Friday, May 22, 1998

Generally, Tall Pines is in compliance

ConsCom hears

deer control program

by Seba Gaines

The Tall Pines subdivision received a generally favorable assessment from the state Department of Environmental Protection (DEP) late last month. That was the gist of a summary given May 14 by conservation administrator Katrina Proctor and commission members Jo Rita Jordan and Christine Bopardikar, who had accompanied DEP inspector Rachel Freed on her site visit.

In order for developer William Costello to receive a final certificate of compliance with DEP requirements, Freed indicated a few conditions that have yet to be met. A number of slopes along roadways and surrounding detention basins need to be vegetated by the fall and siltation barriers and hay bales removed to allow for natural movement of wildlife.

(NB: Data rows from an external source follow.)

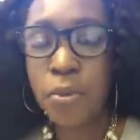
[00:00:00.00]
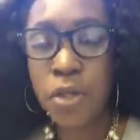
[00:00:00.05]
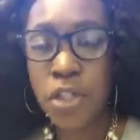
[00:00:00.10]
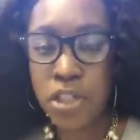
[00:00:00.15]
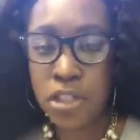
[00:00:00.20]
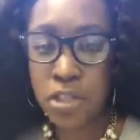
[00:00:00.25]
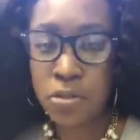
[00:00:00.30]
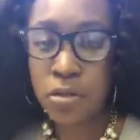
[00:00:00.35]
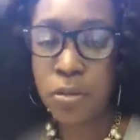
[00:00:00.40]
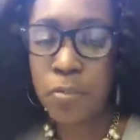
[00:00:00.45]

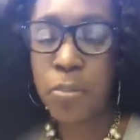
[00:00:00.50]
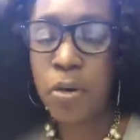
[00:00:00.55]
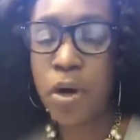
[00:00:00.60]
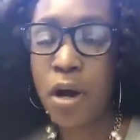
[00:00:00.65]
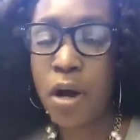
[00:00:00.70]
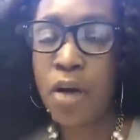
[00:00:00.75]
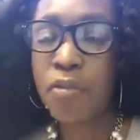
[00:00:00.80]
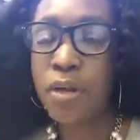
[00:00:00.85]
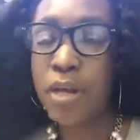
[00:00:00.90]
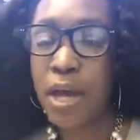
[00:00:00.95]
push your
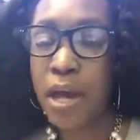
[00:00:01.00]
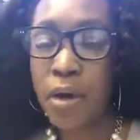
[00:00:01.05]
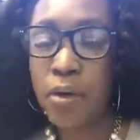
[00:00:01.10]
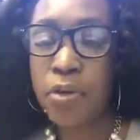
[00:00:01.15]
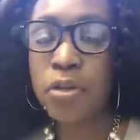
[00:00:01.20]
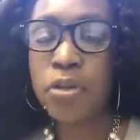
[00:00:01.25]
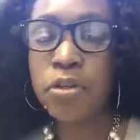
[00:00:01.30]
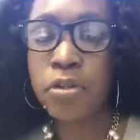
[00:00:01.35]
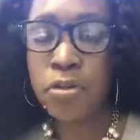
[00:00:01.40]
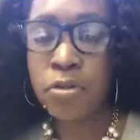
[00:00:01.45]
nonprofit
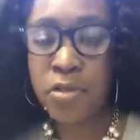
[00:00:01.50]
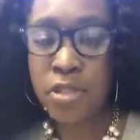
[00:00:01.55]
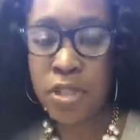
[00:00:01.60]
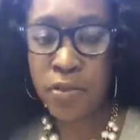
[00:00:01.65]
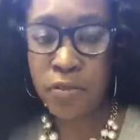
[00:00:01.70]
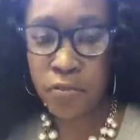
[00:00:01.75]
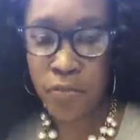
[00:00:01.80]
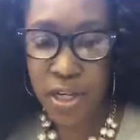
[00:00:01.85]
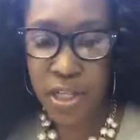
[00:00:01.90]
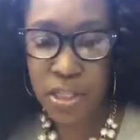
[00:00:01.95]
out
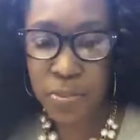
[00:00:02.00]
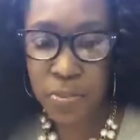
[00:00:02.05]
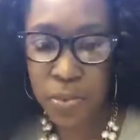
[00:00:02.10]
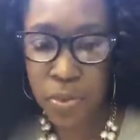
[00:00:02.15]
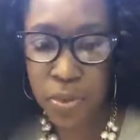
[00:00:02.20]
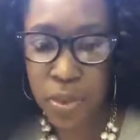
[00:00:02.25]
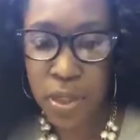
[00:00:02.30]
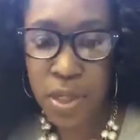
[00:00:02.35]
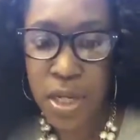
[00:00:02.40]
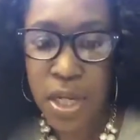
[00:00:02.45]
using
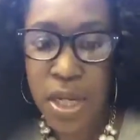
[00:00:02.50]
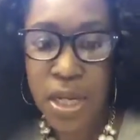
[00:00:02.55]
Facebook.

Freed noted that one habitat replacement area had not yet been constructed, but Proctor said the developer has already remedied the omission. Further, the inspection group spotted one problem existing outside their wetland protection jurisdiction, but asked that it be corrected. It involved a detention basin at the end of Barnes Road that is displaying undesirable seepage. Otherwise, the subdivision construction received a clean bill of health.

Deer management

The Suburban Whitetail Association, a bow hunters' organization, described a program of deer management that they hope will be adopted by area towns that are experiencing an explosion in the deer population. According to spokesman Bryan Carpenter, the state Department of Fisheries and Wildlife has encouraged the undertaking.

The bowmen proposed that their members be allowed to track the animals prior to hunting season to become familiar with their habits. Once the season is underway, they would establish agreed-upon tree stands on both public and private property and await shooting opportunities. They stressed that there would be no stalking at that juncture.

Commission members made it clear that Carlisle would make no decision until the program is further along. They would want other towns to be involved and would seek public input before agreeing to participate.


Proctor reported that the Carlisle Department of Public Works has agreed to help with repairs to the dam on the Greenough conservation property off Maple Street. Superintendent Gary Davis will dispatch a crew to clear trees along the edge to prevent root damage to the structure and to spread additional gravel along the driveway.

The board studied an application for home construction on Lot 16, Kimball Road in the Tall Pines subdivision. The applicant was asked to reconsider the location of the house to get it outside the 100-foot wetland buffer zone. The hearing was continued to May 28.

[Ed note: this story is based on notes taken by administrator Katrina Proctor.]